Creating float tensors from BufferedImage in Java/Kotlin

Continuing a thread started on Gitter:

Hello, I want to run a Tensorflow model I found with a Java app, but I am having difficulty with getting the input just right. Below you can see the result from the layer analysis. I found a few examples for one-dimensional input (mnist) and I got another model working that required integers, but creating Tensor with dimensions {batch, height, width, channels} is a difficult task. I would like some help. The input is just a JPG, basically BufferedImage as I want to keep my options open.

Often TF Java users are looking for a snippet showing how this can be done easily, I’m sharing one here written in Kotlin (warning, I did not test it out after modifying it, but basically the logic should be good):

   fun preprocess(sourceImages: List<BufferedImage>, imageHeight: Int, imageWidth: Int, imageChannels: Int): TFloat32 {
        val imageShape = Shape.of(sourceImages.size.toLong(), imageHeight.toLong(), imageWidth.toLong(), imageChannels.toLong())
        
        return TFloat32.tensorOf(imageShape) { tensor ->
           
            // Copy all images to the tensor
            sourceImages.forEachIndexed { imageIdx, sourceImage ->
                
                // Scale the image to required dimensions if needed
                val image = if (sourceImage.width != imageWidth || sourceImage.height != imageHeight) {
                    val scaledImage = BufferedImage(imageWidth, imageHeight, BufferedImage.TYPE_3BYTE_BGR)
                    scaledImage.createGraphics().apply {
                        setRenderingHint(RenderingHints.KEY_INTERPOLATION, RenderingHints.VALUE_INTERPOLATION_NEAREST_NEIGHBOR)
                        drawImage(sourceImage, 0, 0, imageWidth, imageHeight, null)
                        dispose()
                    }
                    scaledImage
                } else {
                    sourceImage
                }
                
                // Converts the image to floats and normalize by subtracting mean values
                var i = 0
                for (h in 0L until imageHeight) {
                   for (w in 0L until imageWidth)  {
                       // "caffe"-style normalization
                       tensor.setFloat(image.data.dataBuffer.getElemFloat(i++) - 103.939f, imageIdx.toLong(), h, w, 0)
                       tensor.setFloat(image.data.dataBuffer.getElemFloat(i++) - 116.779f, imageIdx.toLong(), h, w, 1)
                       tensor.setFloat(image.data.dataBuffer.getElemFloat(i++) - 123.68f, imageIdx.toLong(), h, w, 2)
                   }
                }
            }
        }
    }

So the idea is simply to resample your image if it is not already of the right size and to normalize its pixel values when feeding the tensor.

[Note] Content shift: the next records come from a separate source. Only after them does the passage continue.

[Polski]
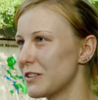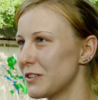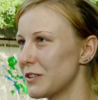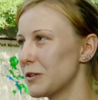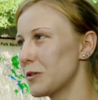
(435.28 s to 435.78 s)

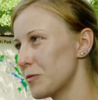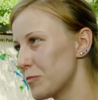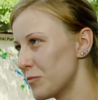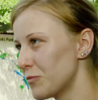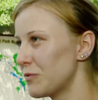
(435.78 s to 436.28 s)
y,
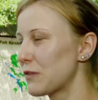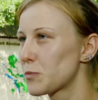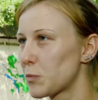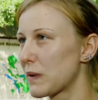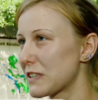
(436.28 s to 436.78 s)
we
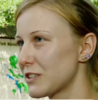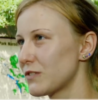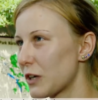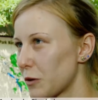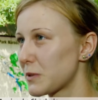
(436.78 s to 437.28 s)
współpracy
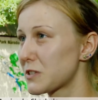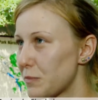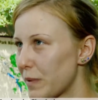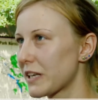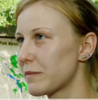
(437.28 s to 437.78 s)
z
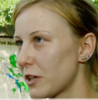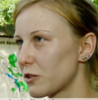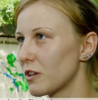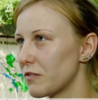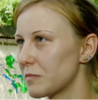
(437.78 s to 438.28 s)
Wielkopolskim Parkiem
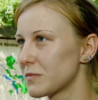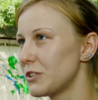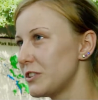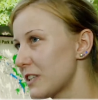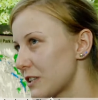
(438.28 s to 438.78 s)
Narodowym
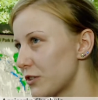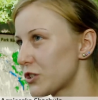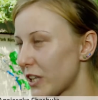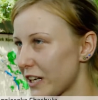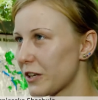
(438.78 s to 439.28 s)
z inicjatywy
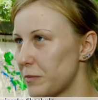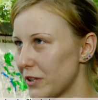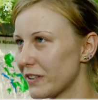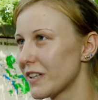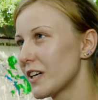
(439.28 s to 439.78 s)
czterech
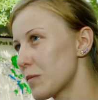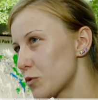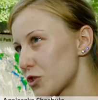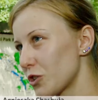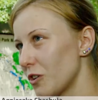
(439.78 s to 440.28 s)
gmin
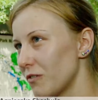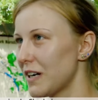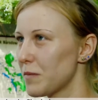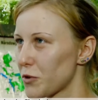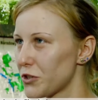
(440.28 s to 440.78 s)

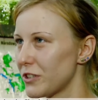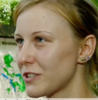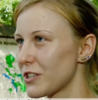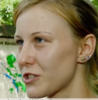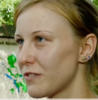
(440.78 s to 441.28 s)
Puszczykowa,
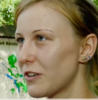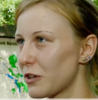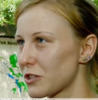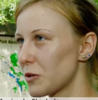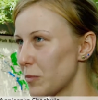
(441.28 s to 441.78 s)
Mosiny, Stęszewa
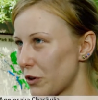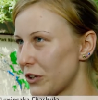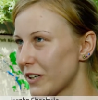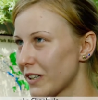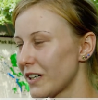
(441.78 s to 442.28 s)
oraz
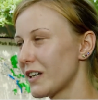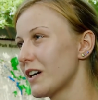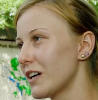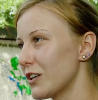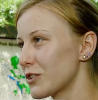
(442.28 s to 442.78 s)
Komornik.
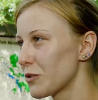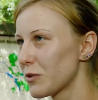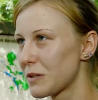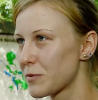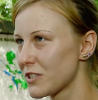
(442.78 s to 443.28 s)
E,
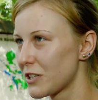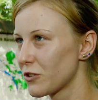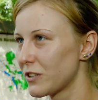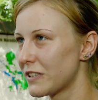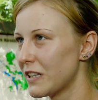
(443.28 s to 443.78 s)
są one
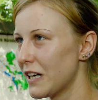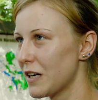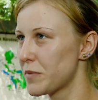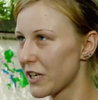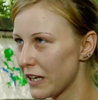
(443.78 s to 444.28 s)
przeznaczone
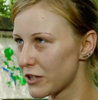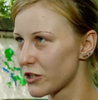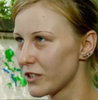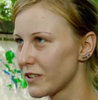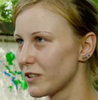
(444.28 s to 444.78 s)
dla
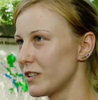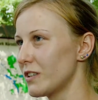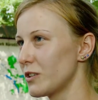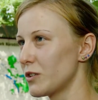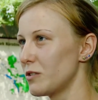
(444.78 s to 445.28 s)
biegaczy,
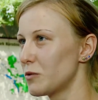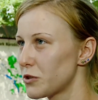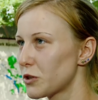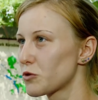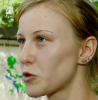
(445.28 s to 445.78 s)
e,
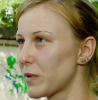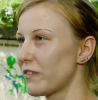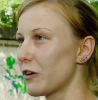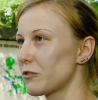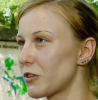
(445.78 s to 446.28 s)
ludzi, którzy
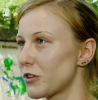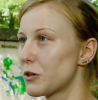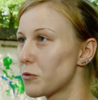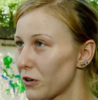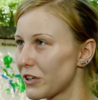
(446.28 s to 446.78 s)
uprawiają
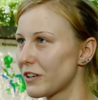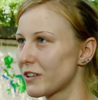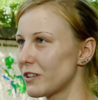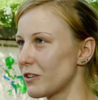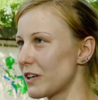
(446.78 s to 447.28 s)
nordic
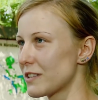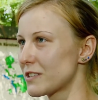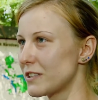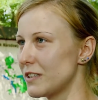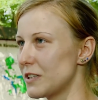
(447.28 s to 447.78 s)
walking
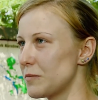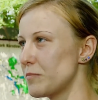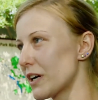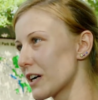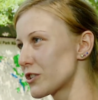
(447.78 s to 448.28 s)
oraz e,
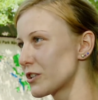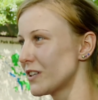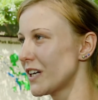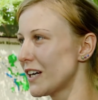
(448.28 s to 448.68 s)
biegaczy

The “caffe”-style normalization is the one used by default by Keras in Python so the mean values to subtract were picked from Keras sources directly.

UPDATED : here’s the Java version

    TFloat32 preprocess(List<BufferedImage> sourceImages, int imageHeight, int imageWidth, int imageChannels) {
        Shape imageShape = Shape.of(sourceImages.size(), imageHeight, imageWidth, imageChannels);
        
        return TFloat32.tensorOf(imageShape, tensor -> {
            // Copy all images to the tensor
            int imageIdx = 0;
            for (BufferedImage sourceImage : sourceImages) {
                // Scale the image to required dimensions if needed
                BufferedImage image;
                if (sourceImage.getWidth() != imageWidth || sourceImage.getHeight() != imageHeight) {
                    image = new BufferedImage(imageWidth, imageHeight, BufferedImage.TYPE_3BYTE_BGR);
                    Graphics2D graphics = image.createGraphics();
                    graphics.setRenderingHint(RenderingHints.KEY_INTERPOLATION, RenderingHints.VALUE_INTERPOLATION_NEAREST_NEIGHBOR);
                    graphics.drawImage(sourceImage, 0, 0, imageWidth, imageHeight, null);
                    graphics.dispose();
                } else {
                    image = sourceImage;
                }

                // Converts the image to floats and normalize by subtracting mean values
                int i = 0;
                for (long h = 0; h < imageHeight; ++h) {
                    for (long w = 0; w < imageWidth; ++w)  {
                        // "caffe"-style normalization
                        tensor.setFloat(image.getData().getDataBuffer().getElemFloat(i++) - 103.939f, imageIdx, h, w, 0);
                        tensor.setFloat(image.getData().getDataBuffer().getElemFloat(i++) - 116.779f, imageIdx, h, w, 1);
                        tensor.setFloat(image.getData().getDataBuffer().getElemFloat(i++) - 123.68f, imageIdx, h, w, 2);
                    }
                }
                ++imageIdx;
            }
        });
    }
1 Like

Sorry I can’t add links but there’s also some example java code in the tensorflow-java models github repository. You need to drill down to the cnn FasterRcnnInception directory

2 Likes

The example @Keith_Hall is referring to is here - java-models/tensorflow-examples/src/main/java/org/tensorflow/model/examples/cnn/fastrcnn at master · tensorflow/java-models · GitHub

1 Like

Yes this other example is valid also but takes a different approach, it uses TensorFlow to decode and resize the images. The goal of my previous example is to demonstrate how to do it when using image utilities coming with the JDK.

1 Like

I have no experience with Kotlin, but it does look like it is a step in the right direction. I would like to take you up on your offer Karl to try and convert this to Java.

2 Likes

Please @James2026 , see above my initial post, I’ve added the same snippet but in Java

2 Likes